Start of Record excerpts

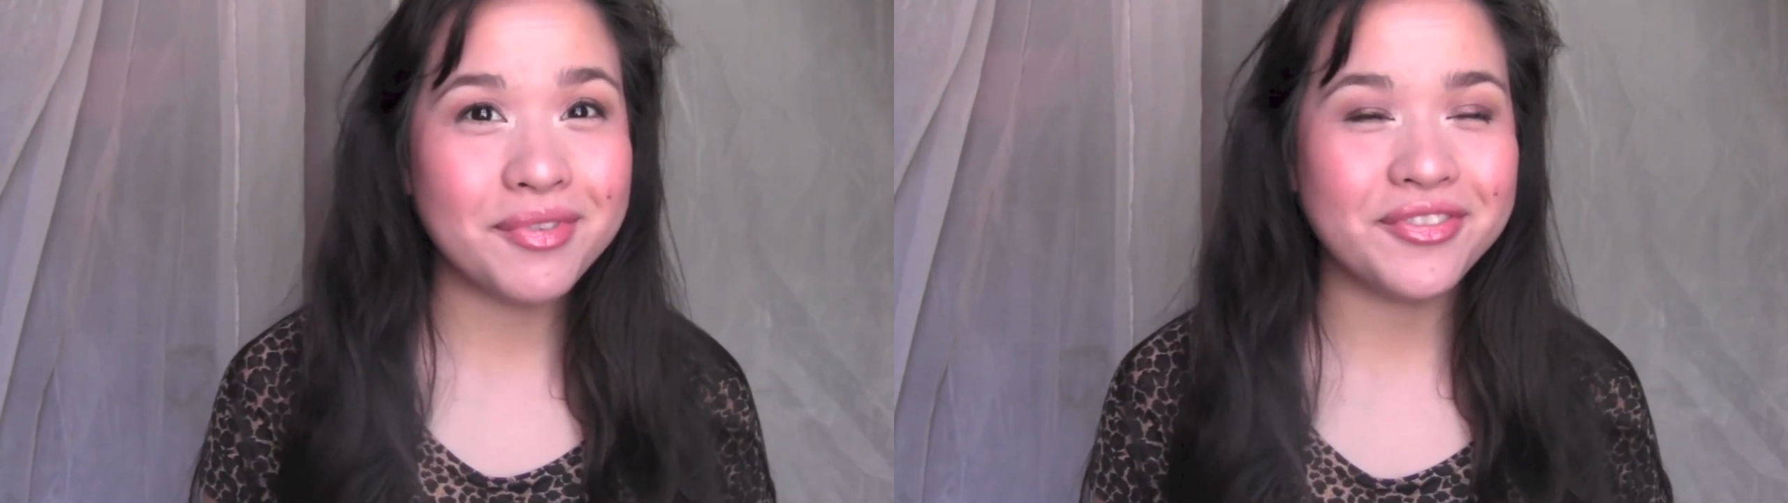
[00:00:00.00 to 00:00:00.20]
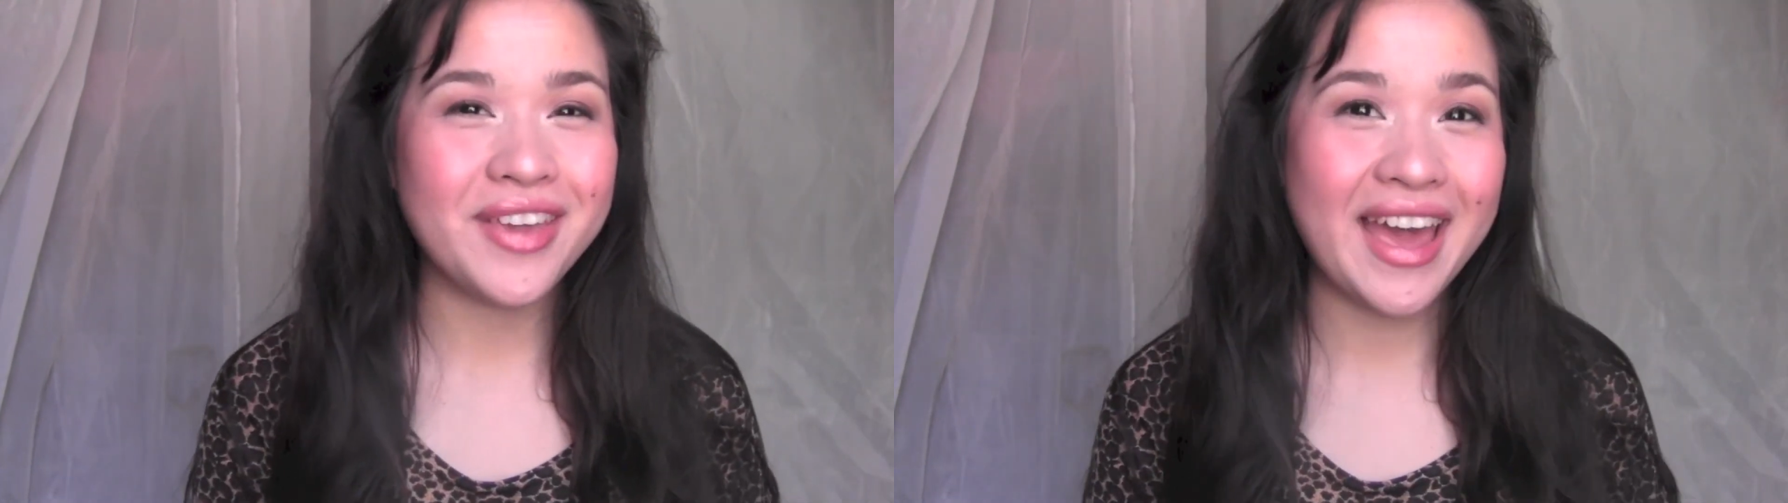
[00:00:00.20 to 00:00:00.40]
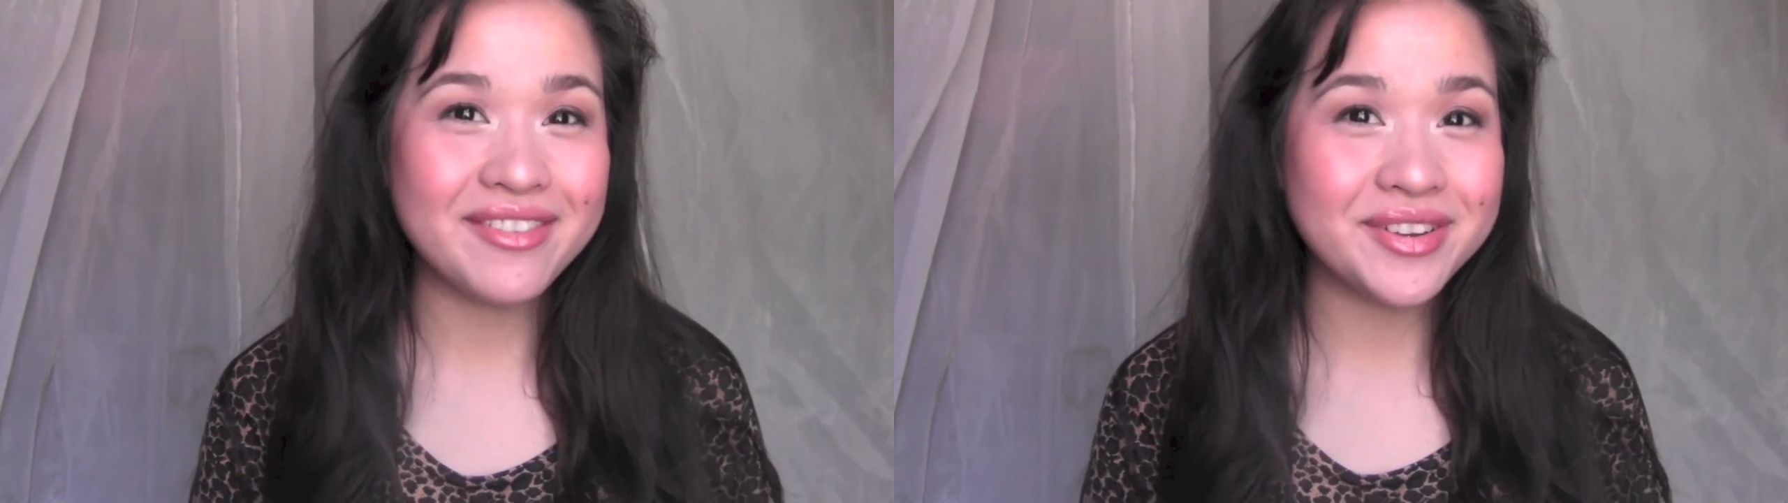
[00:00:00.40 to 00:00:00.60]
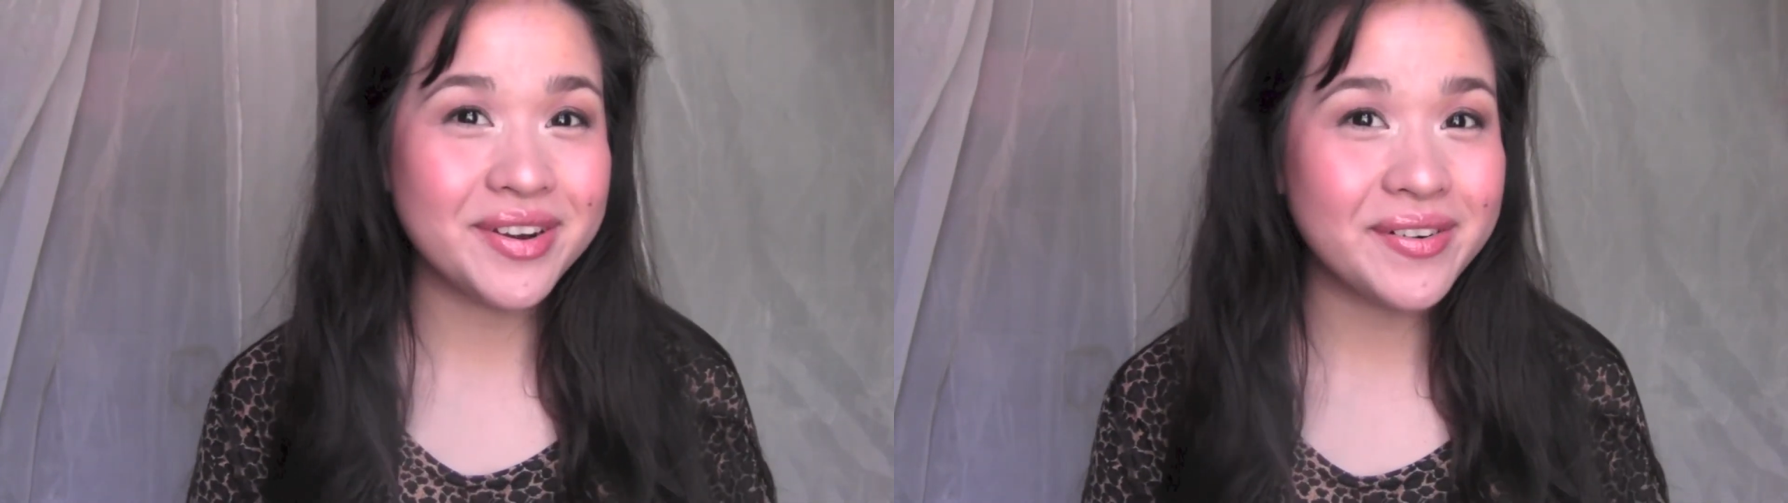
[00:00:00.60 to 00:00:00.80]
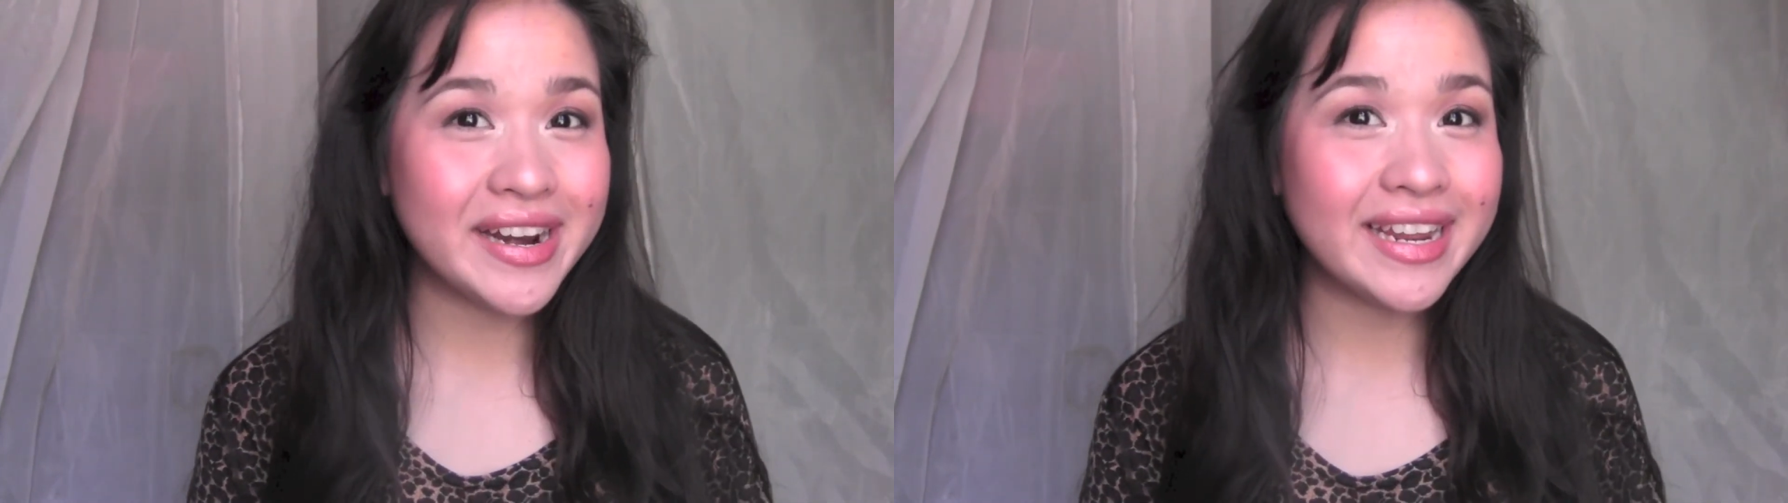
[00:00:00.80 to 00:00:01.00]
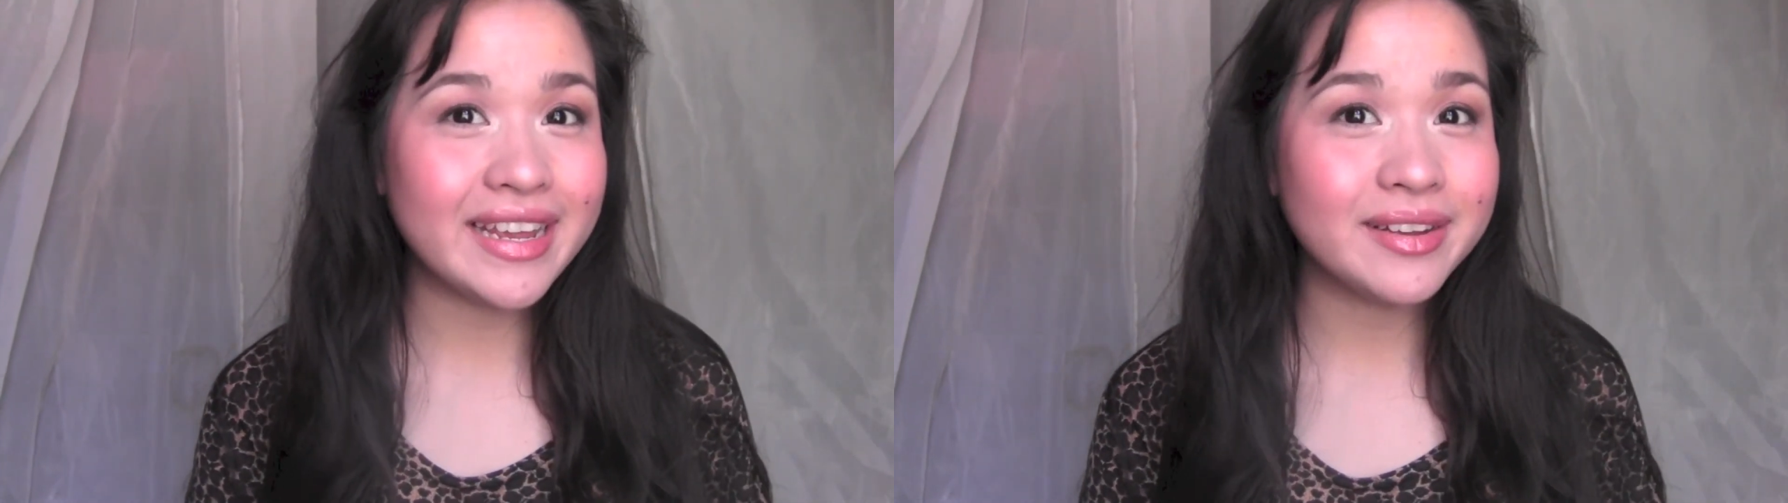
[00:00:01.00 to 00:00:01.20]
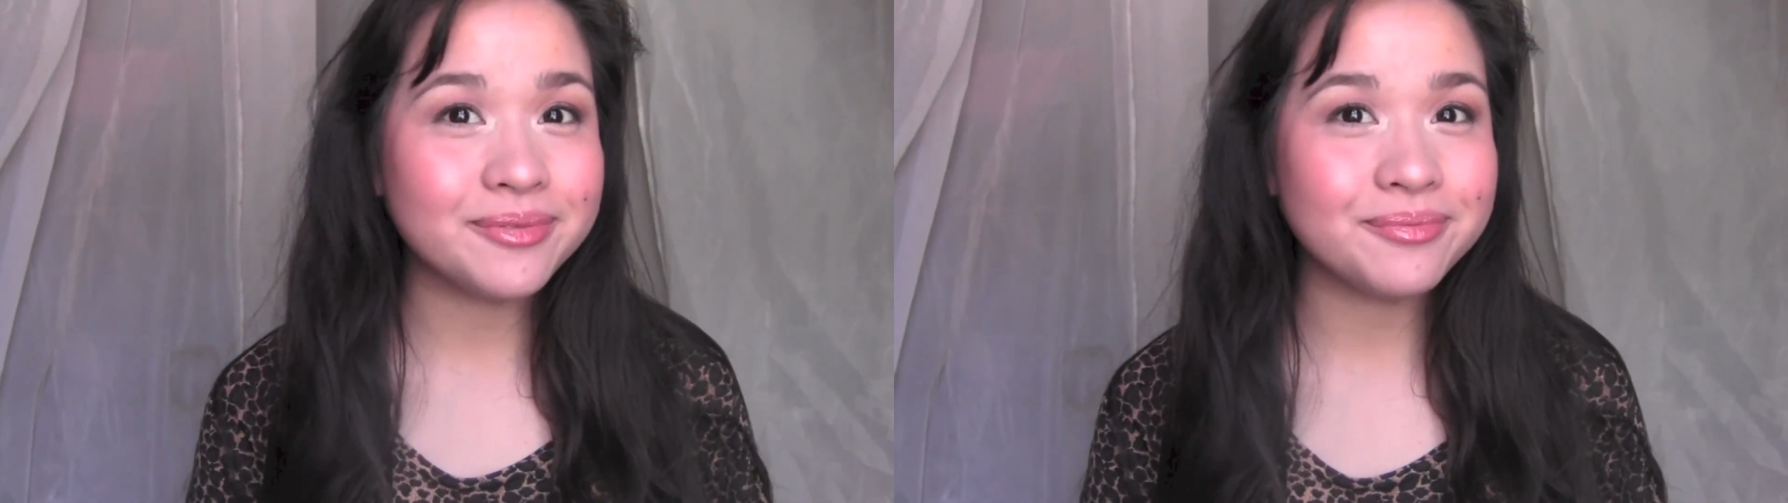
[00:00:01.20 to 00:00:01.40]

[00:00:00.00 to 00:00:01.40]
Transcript: if you haven't already.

End of Record excerpts

» What you will do: Each entry above should be restated word for word, though no picture may appear in the copy.

» Problem solution:
[00:00:00.00 to 00:00:00.20]
[00:00:00.20 to 00:00:00.40]
[00:00:00.40 to 00:00:00.60]
[00:00:00.60 to 00:00:00.80]
[00:00:00.80 to 00:00:01.00]
[00:00:01.00 to 00:00:01.20]
[00:00:01.20 to 00:00:01.40]

[00:00:00.00 to 00:00:01.40]
Transcript: if you haven't already.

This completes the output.